Assignment =
Give the records again exactly as written. Leave out the pictures.

The records =
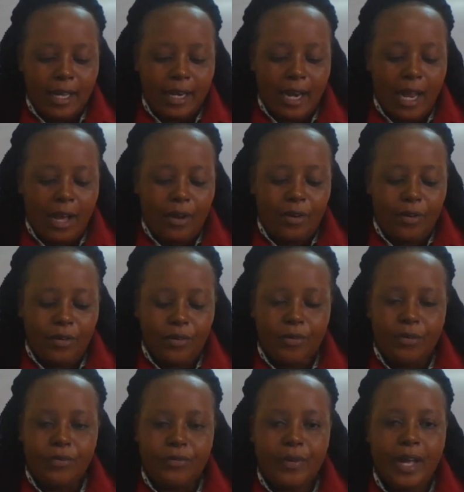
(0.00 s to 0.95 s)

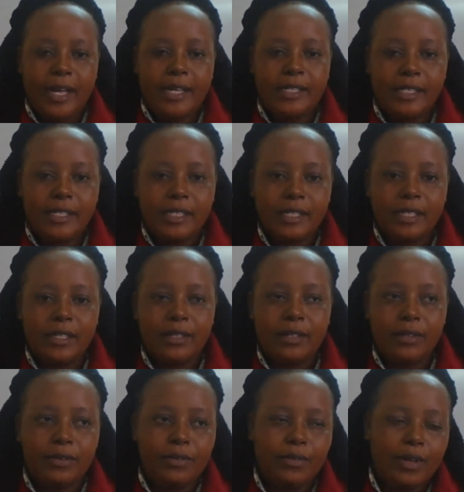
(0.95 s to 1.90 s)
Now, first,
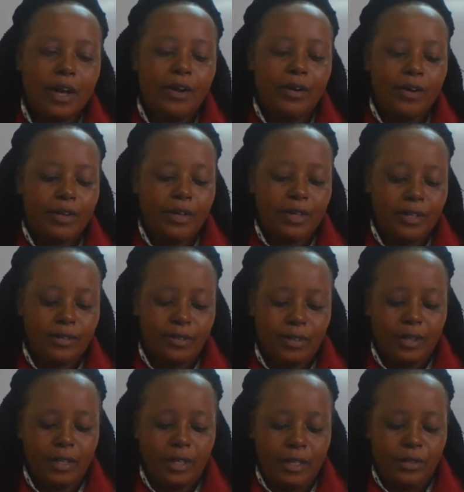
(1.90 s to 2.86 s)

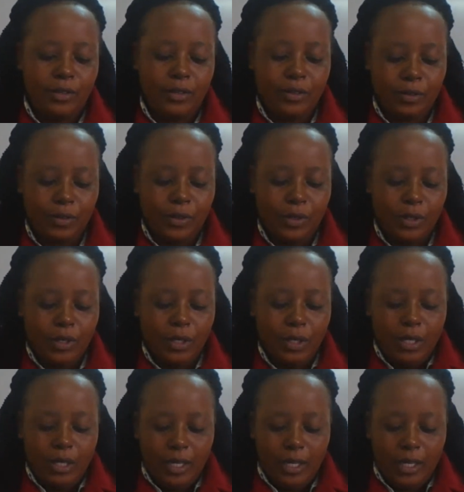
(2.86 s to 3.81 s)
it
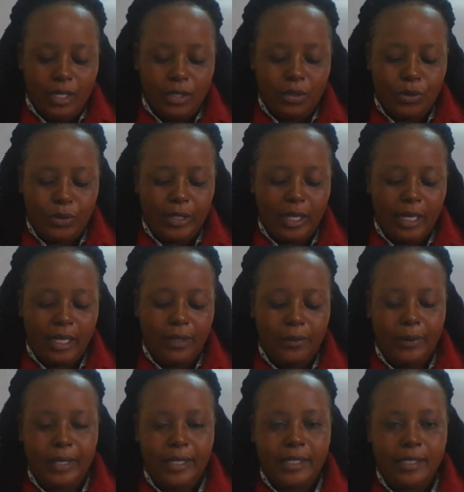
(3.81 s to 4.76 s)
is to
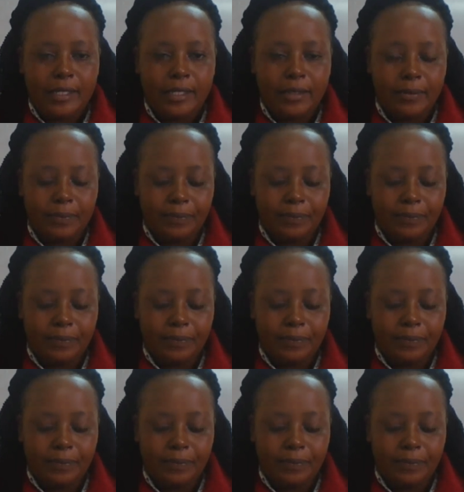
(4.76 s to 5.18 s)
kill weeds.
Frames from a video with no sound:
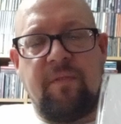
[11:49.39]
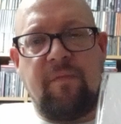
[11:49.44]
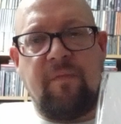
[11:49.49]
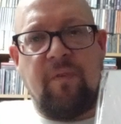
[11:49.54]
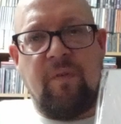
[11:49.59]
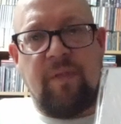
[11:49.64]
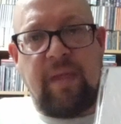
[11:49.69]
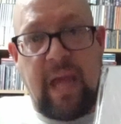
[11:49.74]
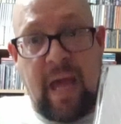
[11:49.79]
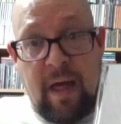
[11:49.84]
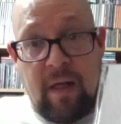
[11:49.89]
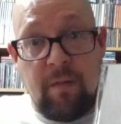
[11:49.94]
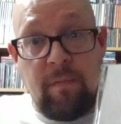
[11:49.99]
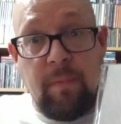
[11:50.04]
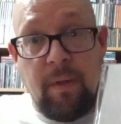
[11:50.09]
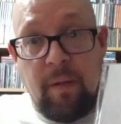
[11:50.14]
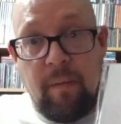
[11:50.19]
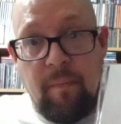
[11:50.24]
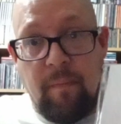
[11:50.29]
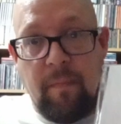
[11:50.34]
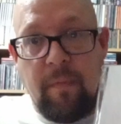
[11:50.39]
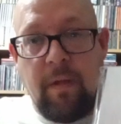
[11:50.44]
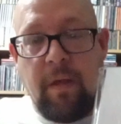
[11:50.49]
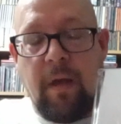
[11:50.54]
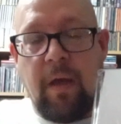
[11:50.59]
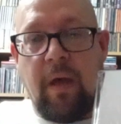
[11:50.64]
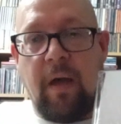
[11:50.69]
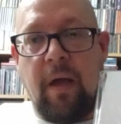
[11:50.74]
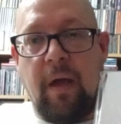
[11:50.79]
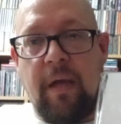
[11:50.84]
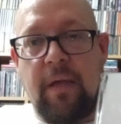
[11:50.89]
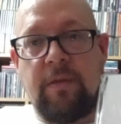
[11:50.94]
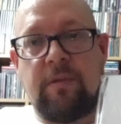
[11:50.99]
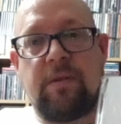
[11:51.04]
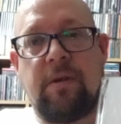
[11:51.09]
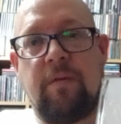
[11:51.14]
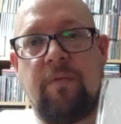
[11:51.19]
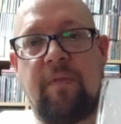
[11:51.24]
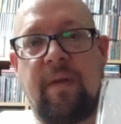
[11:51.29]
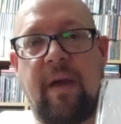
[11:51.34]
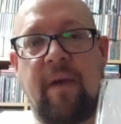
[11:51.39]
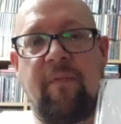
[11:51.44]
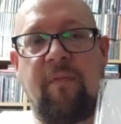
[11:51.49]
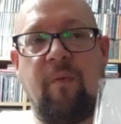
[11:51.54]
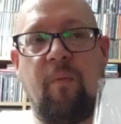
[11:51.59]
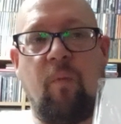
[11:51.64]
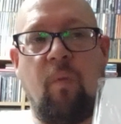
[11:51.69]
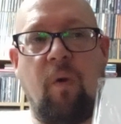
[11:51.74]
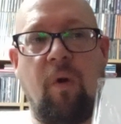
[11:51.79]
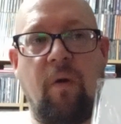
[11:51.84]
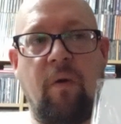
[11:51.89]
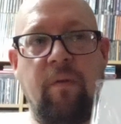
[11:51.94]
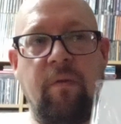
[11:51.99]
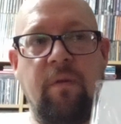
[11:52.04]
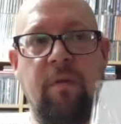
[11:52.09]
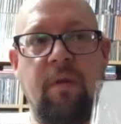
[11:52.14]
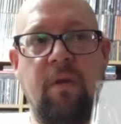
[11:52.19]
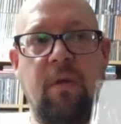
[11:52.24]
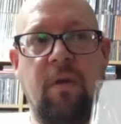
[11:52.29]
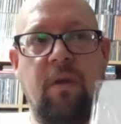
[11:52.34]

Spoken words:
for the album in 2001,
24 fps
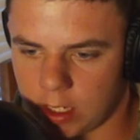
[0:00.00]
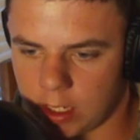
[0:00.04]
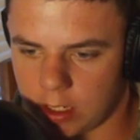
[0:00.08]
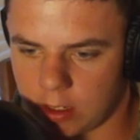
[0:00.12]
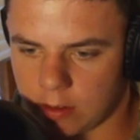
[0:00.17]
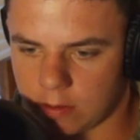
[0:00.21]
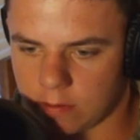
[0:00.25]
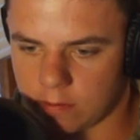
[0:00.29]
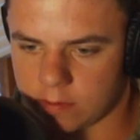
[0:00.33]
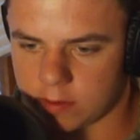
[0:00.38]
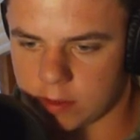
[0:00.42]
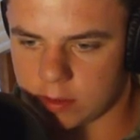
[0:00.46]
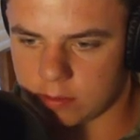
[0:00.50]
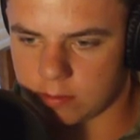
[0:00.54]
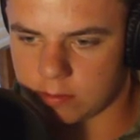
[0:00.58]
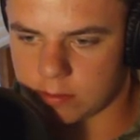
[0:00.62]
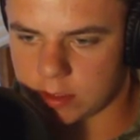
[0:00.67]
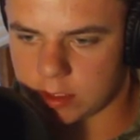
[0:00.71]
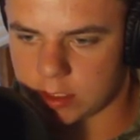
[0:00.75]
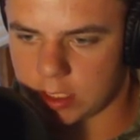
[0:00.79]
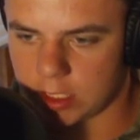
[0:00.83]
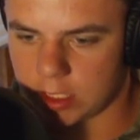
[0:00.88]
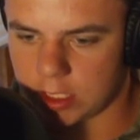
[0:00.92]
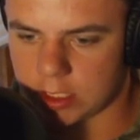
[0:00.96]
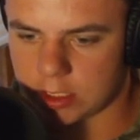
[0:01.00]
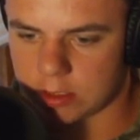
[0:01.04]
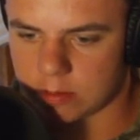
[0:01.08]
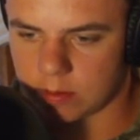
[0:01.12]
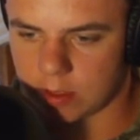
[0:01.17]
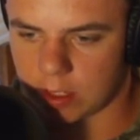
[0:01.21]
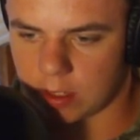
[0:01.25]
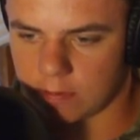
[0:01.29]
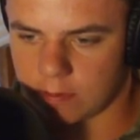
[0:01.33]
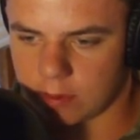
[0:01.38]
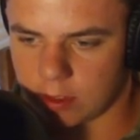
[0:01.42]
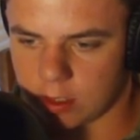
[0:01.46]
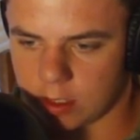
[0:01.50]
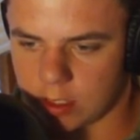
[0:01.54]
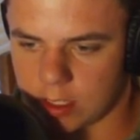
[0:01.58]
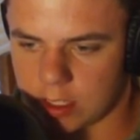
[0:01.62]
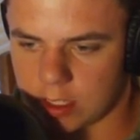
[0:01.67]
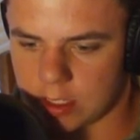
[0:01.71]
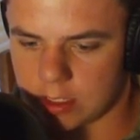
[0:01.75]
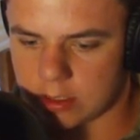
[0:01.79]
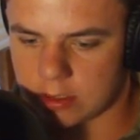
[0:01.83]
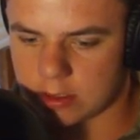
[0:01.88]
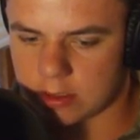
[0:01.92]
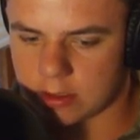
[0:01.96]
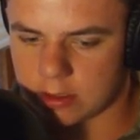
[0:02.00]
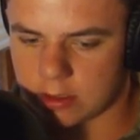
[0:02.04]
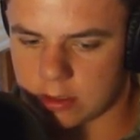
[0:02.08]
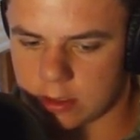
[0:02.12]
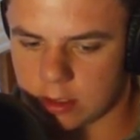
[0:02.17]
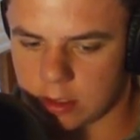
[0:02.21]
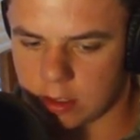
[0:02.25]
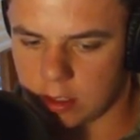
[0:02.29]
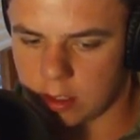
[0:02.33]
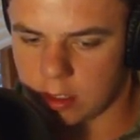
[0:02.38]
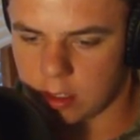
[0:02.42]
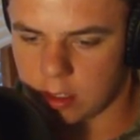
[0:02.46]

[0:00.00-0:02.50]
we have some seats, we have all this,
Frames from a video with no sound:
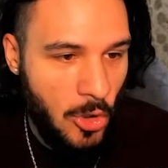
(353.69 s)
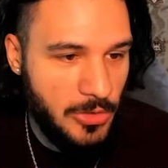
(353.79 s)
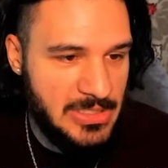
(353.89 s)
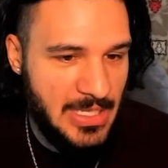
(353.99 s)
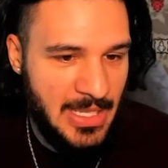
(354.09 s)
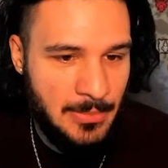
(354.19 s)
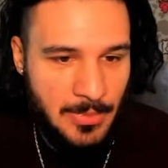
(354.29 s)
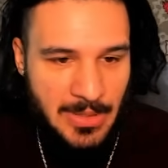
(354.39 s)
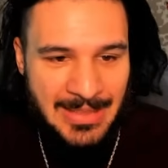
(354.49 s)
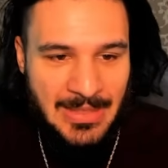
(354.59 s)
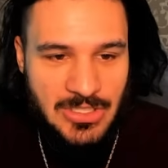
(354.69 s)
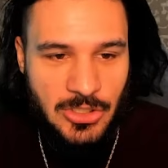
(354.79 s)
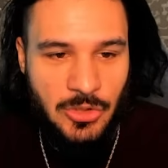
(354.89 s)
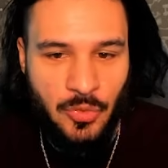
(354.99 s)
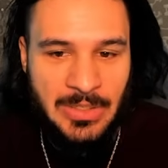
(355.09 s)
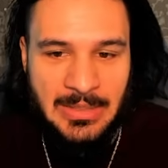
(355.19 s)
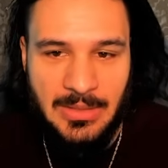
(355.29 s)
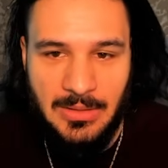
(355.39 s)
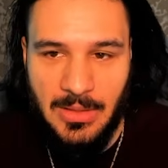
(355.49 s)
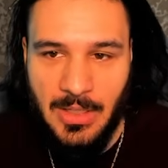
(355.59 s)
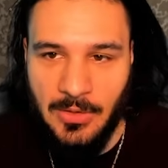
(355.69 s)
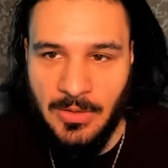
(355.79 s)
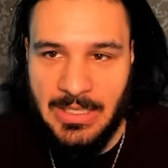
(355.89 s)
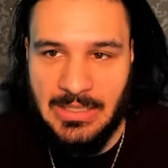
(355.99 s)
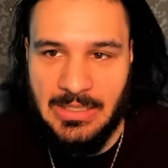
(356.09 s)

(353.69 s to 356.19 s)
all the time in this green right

Task result =
(0.00 s to 0.95 s)

(0.95 s to 1.90 s)
Now, first,
(1.90 s to 2.86 s)

(2.86 s to 3.81 s)
it
(3.81 s to 4.76 s)
is to
(4.76 s to 5.18 s)
kill weeds.
Frames from a video with no sound:
[11:49.39]
[11:49.44]
[11:49.49]
[11:49.54]
[11:49.59]
[11:49.64]
[11:49.69]
[11:49.74]
[11:49.79]
[11:49.84]
[11:49.89]
[11:49.94]
[11:49.99]
[11:50.04]
[11:50.09]
[11:50.14]
[11:50.19]
[11:50.24]
[11:50.29]
[11:50.34]
[11:50.39]
[11:50.44]
[11:50.49]
[11:50.54]
[11:50.59]
[11:50.64]
[11:50.69]
[11:50.74]
[11:50.79]
[11:50.84]
[11:50.89]
[11:50.94]
[11:50.99]
[11:51.04]
[11:51.09]
[11:51.14]
[11:51.19]
[11:51.24]
[11:51.29]
[11:51.34]
[11:51.39]
[11:51.44]
[11:51.49]
[11:51.54]
[11:51.59]
[11:51.64]
[11:51.69]
[11:51.74]
[11:51.79]
[11:51.84]
[11:51.89]
[11:51.94]
[11:51.99]
[11:52.04]
[11:52.09]
[11:52.14]
[11:52.19]
[11:52.24]
[11:52.29]
[11:52.34]

Spoken words:
for the album in 2001,
24 fps
[0:00.00]
[0:00.04]
[0:00.08]
[0:00.12]
[0:00.17]
[0:00.21]
[0:00.25]
[0:00.29]
[0:00.33]
[0:00.38]
[0:00.42]
[0:00.46]
[0:00.50]
[0:00.54]
[0:00.58]
[0:00.62]
[0:00.67]
[0:00.71]
[0:00.75]
[0:00.79]
[0:00.83]
[0:00.88]
[0:00.92]
[0:00.96]
[0:01.00]
[0:01.04]
[0:01.08]
[0:01.12]
[0:01.17]
[0:01.21]
[0:01.25]
[0:01.29]
[0:01.33]
[0:01.38]
[0:01.42]
[0:01.46]
[0:01.50]
[0:01.54]
[0:01.58]
[0:01.62]
[0:01.67]
[0:01.71]
[0:01.75]
[0:01.79]
[0:01.83]
[0:01.88]
[0:01.92]
[0:01.96]
[0:02.00]
[0:02.04]
[0:02.08]
[0:02.12]
[0:02.17]
[0:02.21]
[0:02.25]
[0:02.29]
[0:02.33]
[0:02.38]
[0:02.42]
[0:02.46]

[0:00.00-0:02.50]
we have some seats, we have all this,
Frames from a video with no sound:
(353.69 s)
(353.79 s)
(353.89 s)
(353.99 s)
(354.09 s)
(354.19 s)
(354.29 s)
(354.39 s)
(354.49 s)
(354.59 s)
(354.69 s)
(354.79 s)
(354.89 s)
(354.99 s)
(355.09 s)
(355.19 s)
(355.29 s)
(355.39 s)
(355.49 s)
(355.59 s)
(355.69 s)
(355.79 s)
(355.89 s)
(355.99 s)
(356.09 s)

(353.69 s to 356.19 s)
all the time in this green right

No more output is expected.